I'm calling out to you, can you hear me? Hope so, because Grammy-nominated, multi-million-record-selling bass legend Paolo Gregoletto of Trivium joins us from across the pond for Episode 12. This right here is the section of text where we like to big up our incredible guests but we're not sure we will this time. It's Paolo. He plays bass in Trivium. The band Trivium. Press play and envelope your hungry ears with the sound of us chatting with Paolo about What The Dead Men Say (probably our favourite album of 2020), the construction of a kick-ass Trivium HQ in an aircraft hangar and why, unlike us, he doesn't spend all of his time on Warzone in the gulag chucking rocks at the player next to him. Before we load the pyrotechnics and throw our devil horns up in the air, we (Kieran and Graham, EQUAL co-hosts) engage in some jovial banter about clothes shopping on a budget, living our lives vicariously through other people's holiday videos and the most niche genre of metal out there - Wizard Of Oz-core. 

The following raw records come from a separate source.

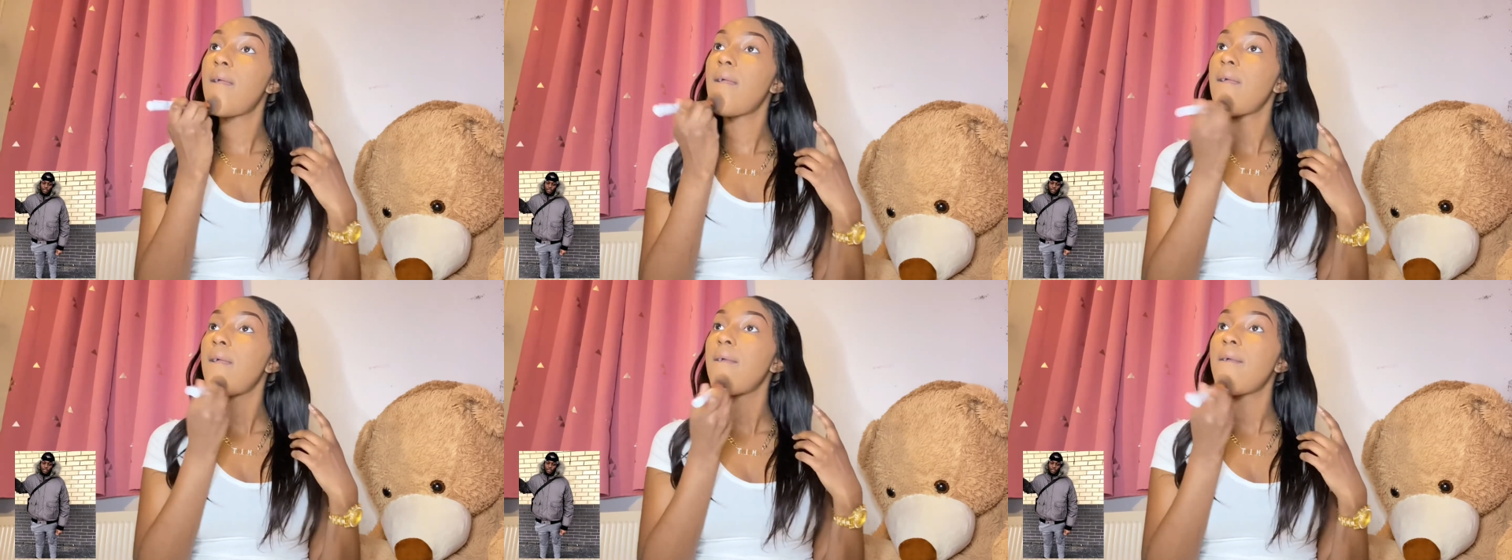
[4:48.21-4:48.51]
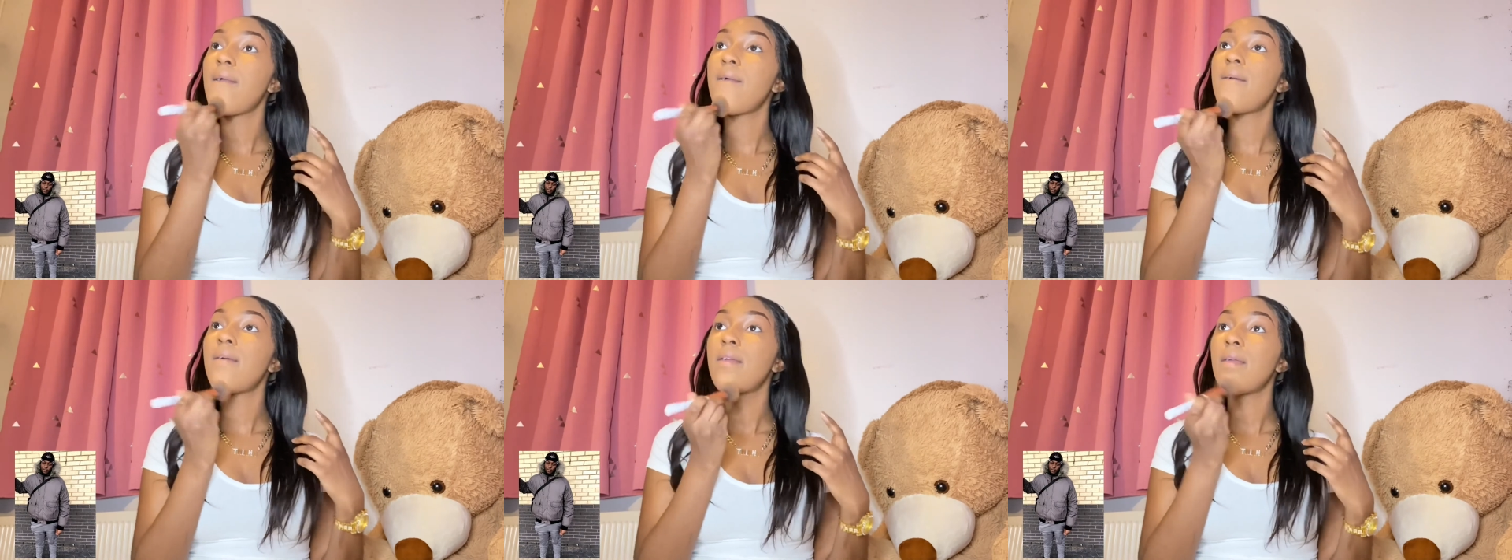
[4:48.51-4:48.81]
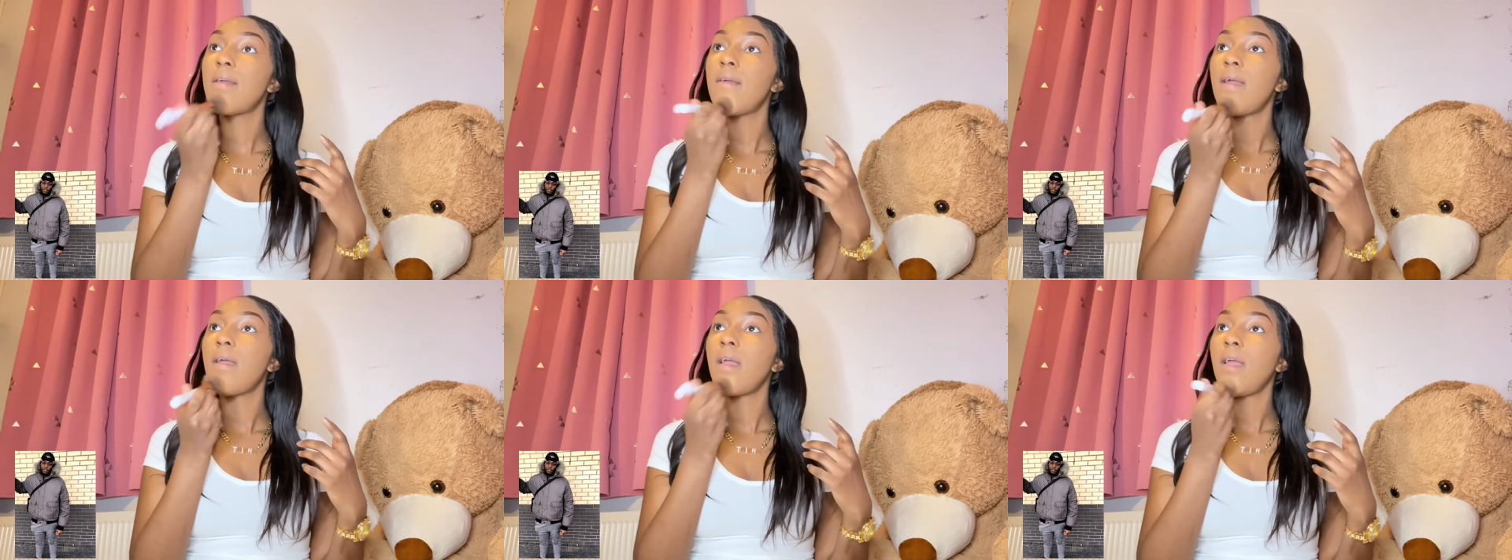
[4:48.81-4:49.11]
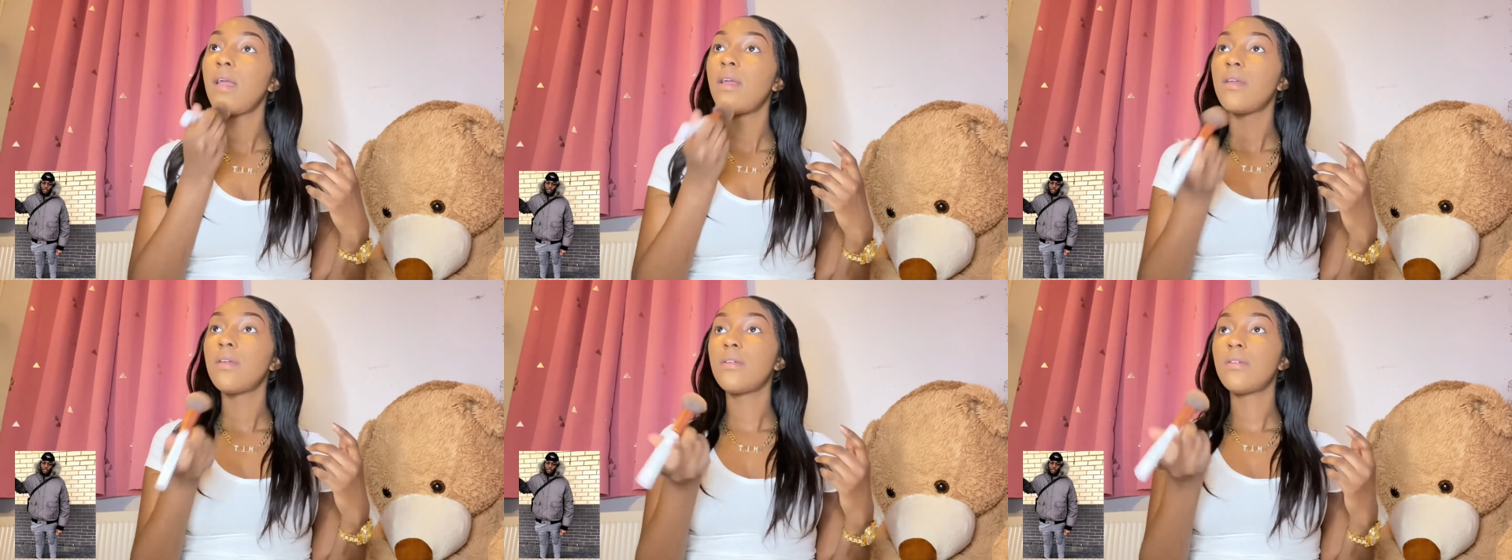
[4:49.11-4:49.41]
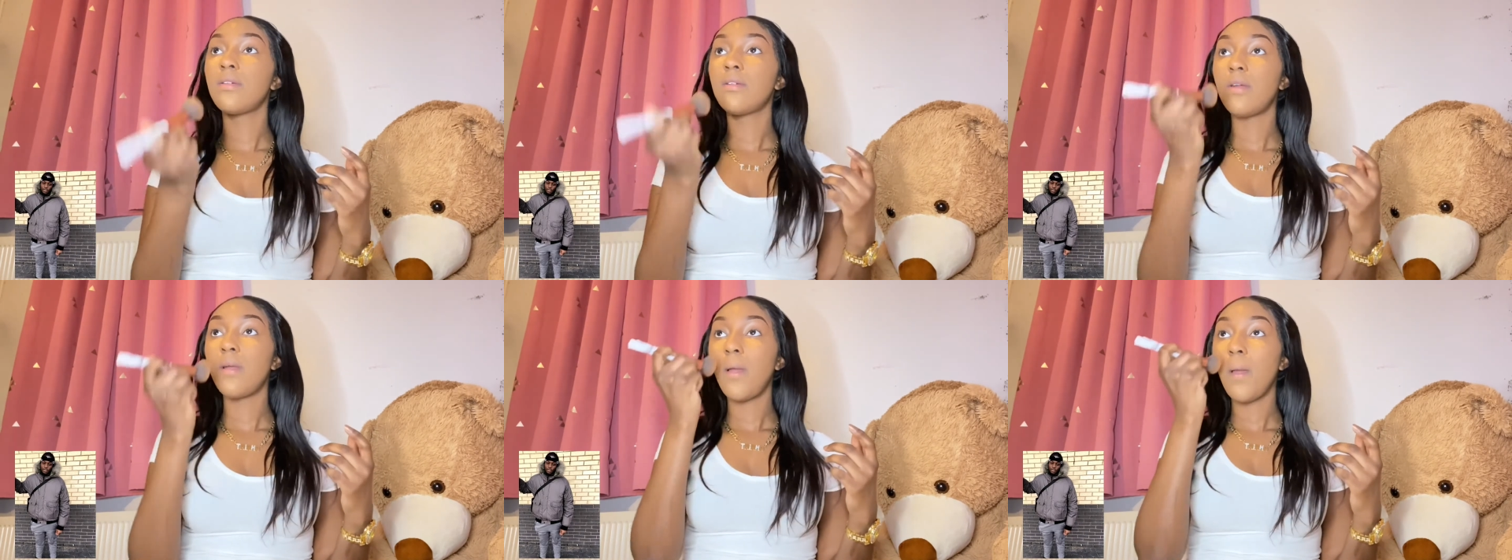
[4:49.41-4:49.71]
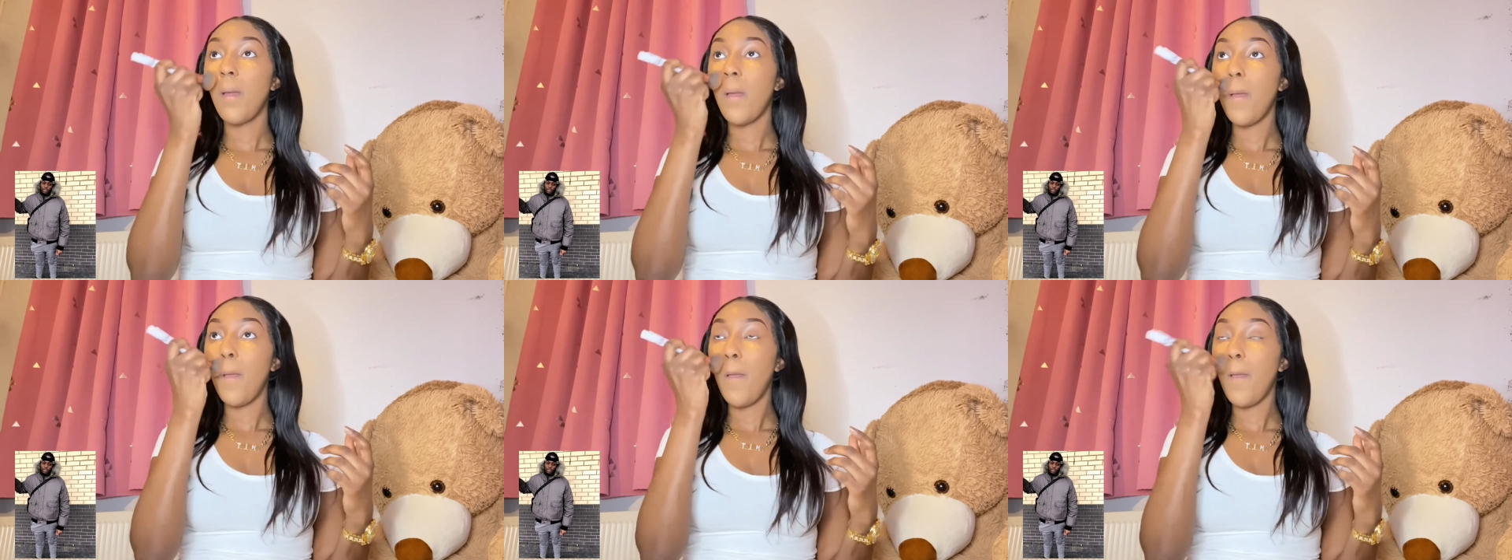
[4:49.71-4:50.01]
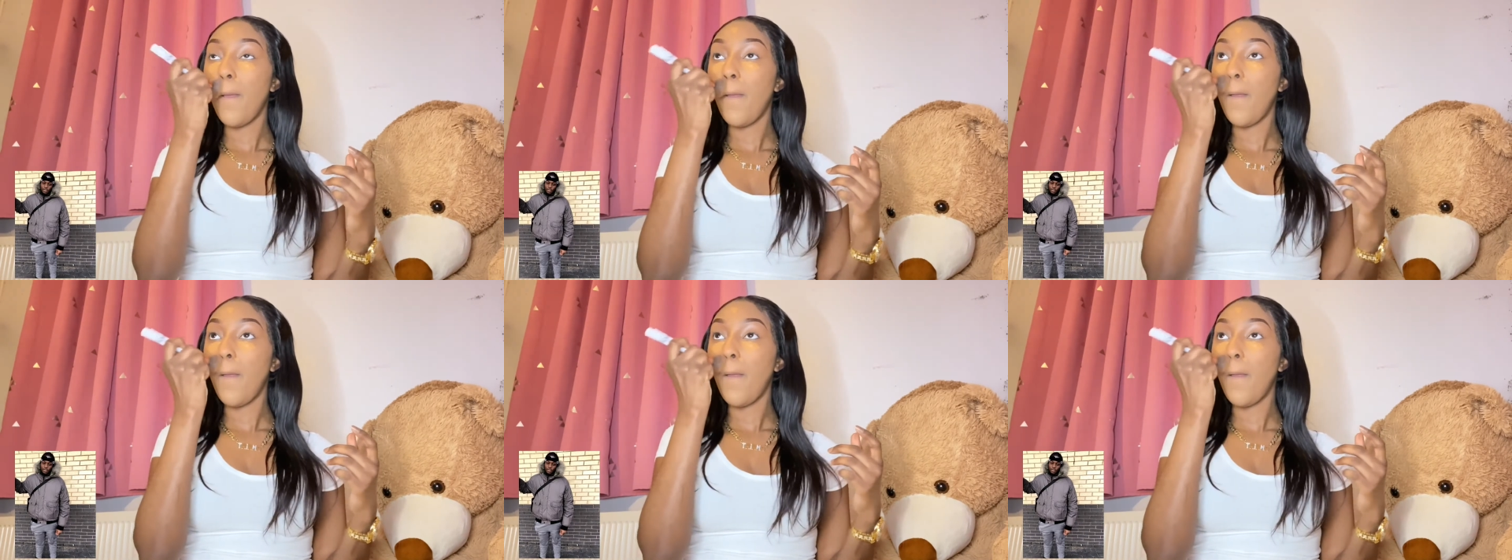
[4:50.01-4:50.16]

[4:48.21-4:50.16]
Yo, she's just dabbing about, trying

This time we're joined by Stijn Vanhoegaerden, guitarist of brilliant Belgian band Brutus. Try saying that quickly. To say we were looking forward to chatting with Stijn is an understatement - with two stunning albums under their belt and an epic live record out very soon, Brutus are one of the most exciting, dramatic rock acts out there right now. We talk about music influences, their recent socially distanced gig and how they may not have formed if Refused hadn't gotten back together. We also discuss how it feels to play atop a Napoleonic fort, why you probably shouldn't block Lars Ulrich if he hits you up on Facebook and we ask Stijn your questions!Before we get into it all, Kieran and Graham reminisce on haircuts of yesteryear, share the joys of speed awareness courses and give one lucky non-UK listener the once-in-a-lifetime opportunity to win some Marmite. Don't say we never give you owt.Please note, Kieran's internet gremlins decided to give him a quick visit a few minutes before recording. In his own words, his audio may sound "a bit shit". 

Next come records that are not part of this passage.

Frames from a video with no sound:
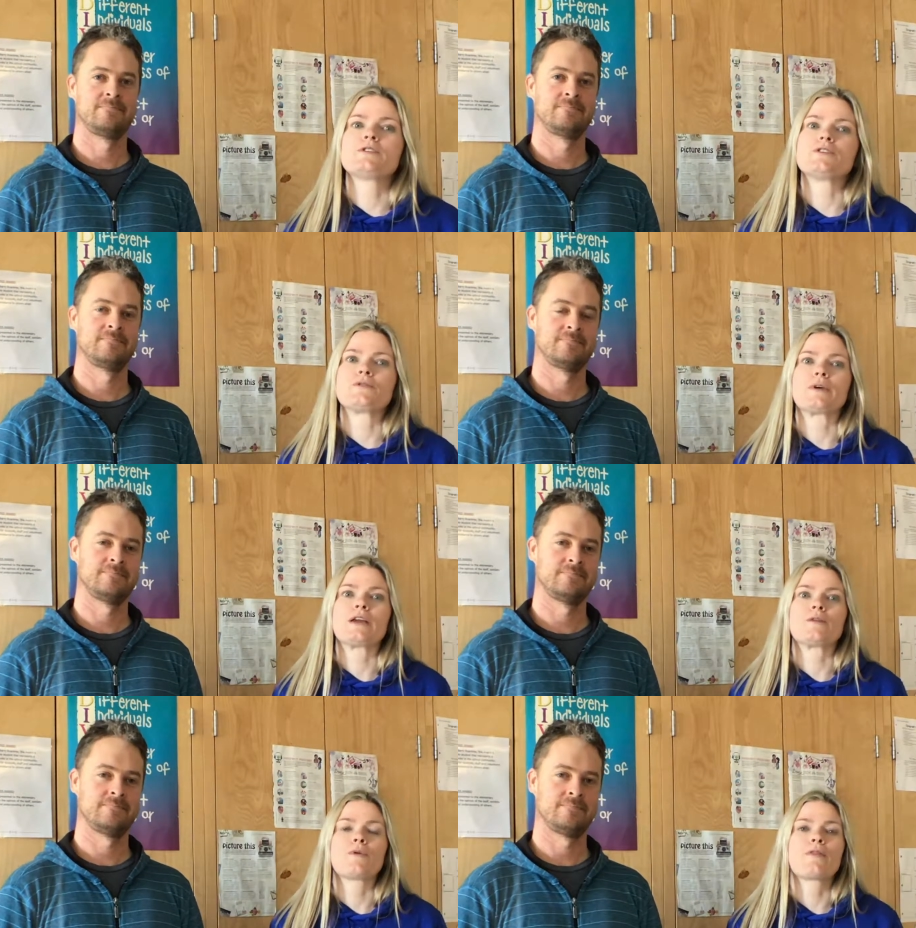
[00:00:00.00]
Speaker 1: been
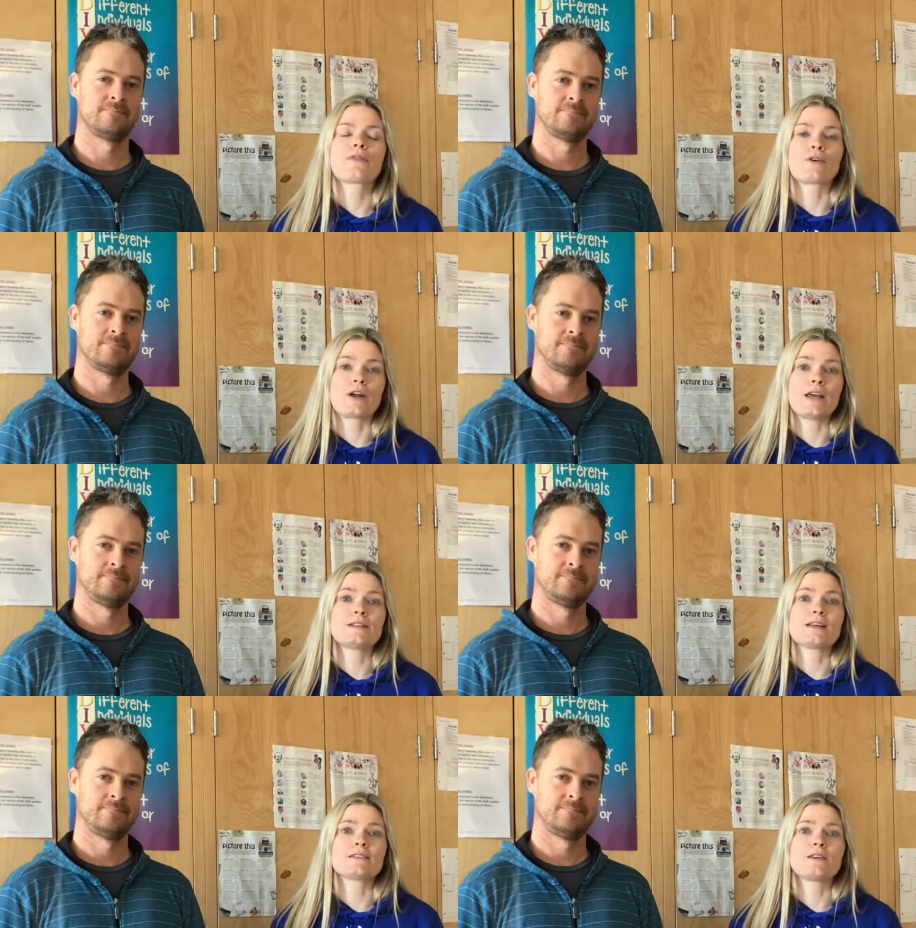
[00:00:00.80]
doing with the grade
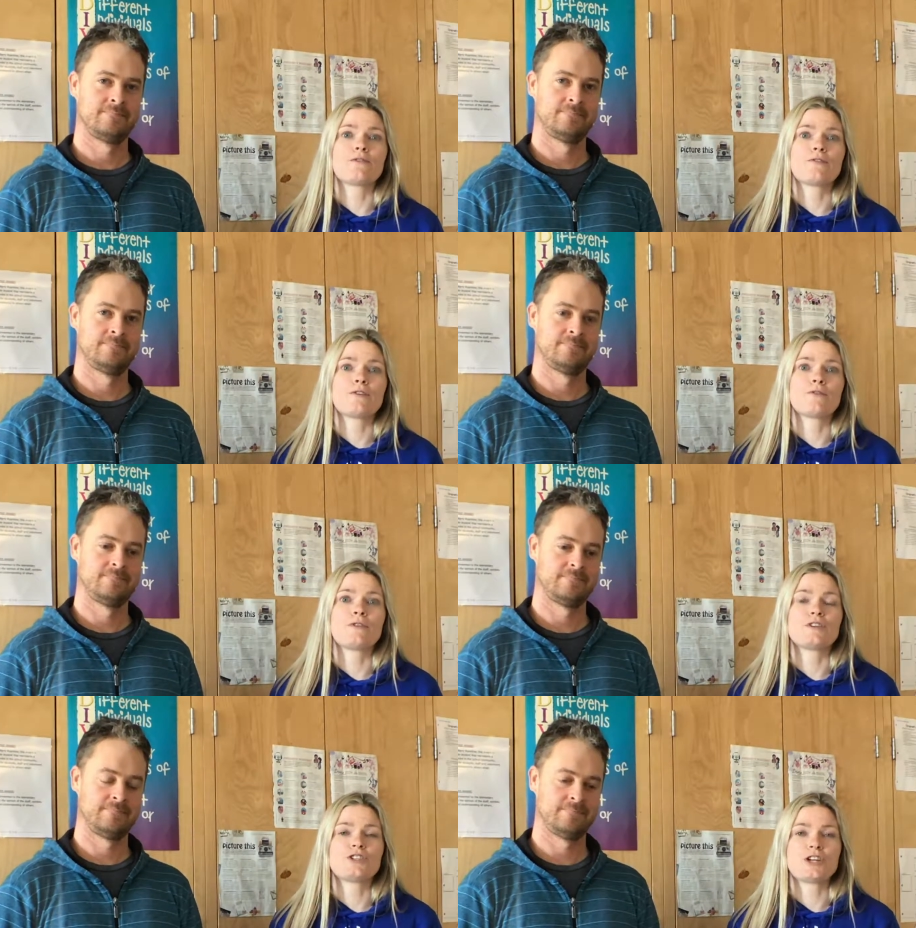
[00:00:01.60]
8s at
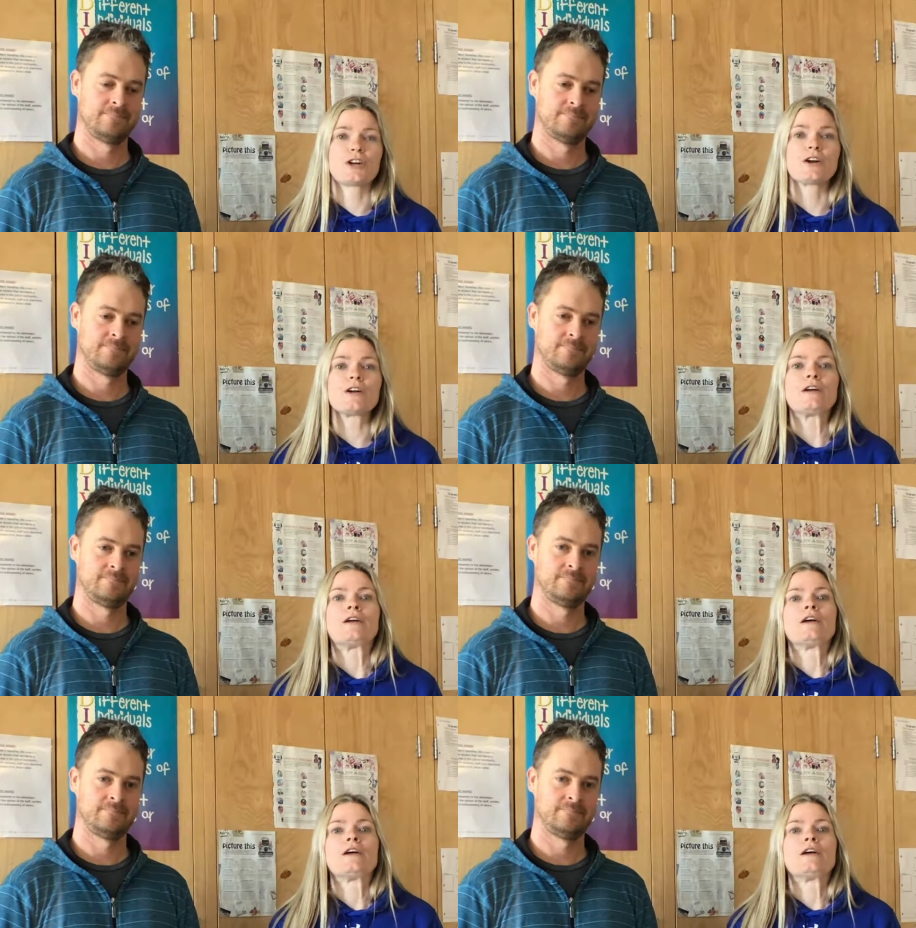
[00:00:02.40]
Southview this year.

We're alive! If there's one thing you truly need for a podcast, it's the internet. Unfortunately, Kieran has been without this precious modern commodity for almost two months and it's been a bit difficult to record and upload. But it's finally fixed and we're back on track with a brilliant guest - Justin Schlosberg of Hell Is For Heroes and August Spies!Hell Is For Heroes is a band we've both loved for a long, long time and it was a real honour to chat with Justin about their incredible discography, their explosive live shows and his current solo project, August Spies. Being the biggest HIFH fan of all time, Kieran spends this episode in a state of ecstasy second only to the joyful bliss of his wedding day.  Before that we talk to Justin we have a quick chat about how much we've missed seeing each other's lovely faces, Graham's now-worrying obsession with cooking outdoors and Kieran provides a completely impartial, unbiased consumer report on Sky broadband.Thanks for sticking with us through this lengthy period of technical oblivion, we love you!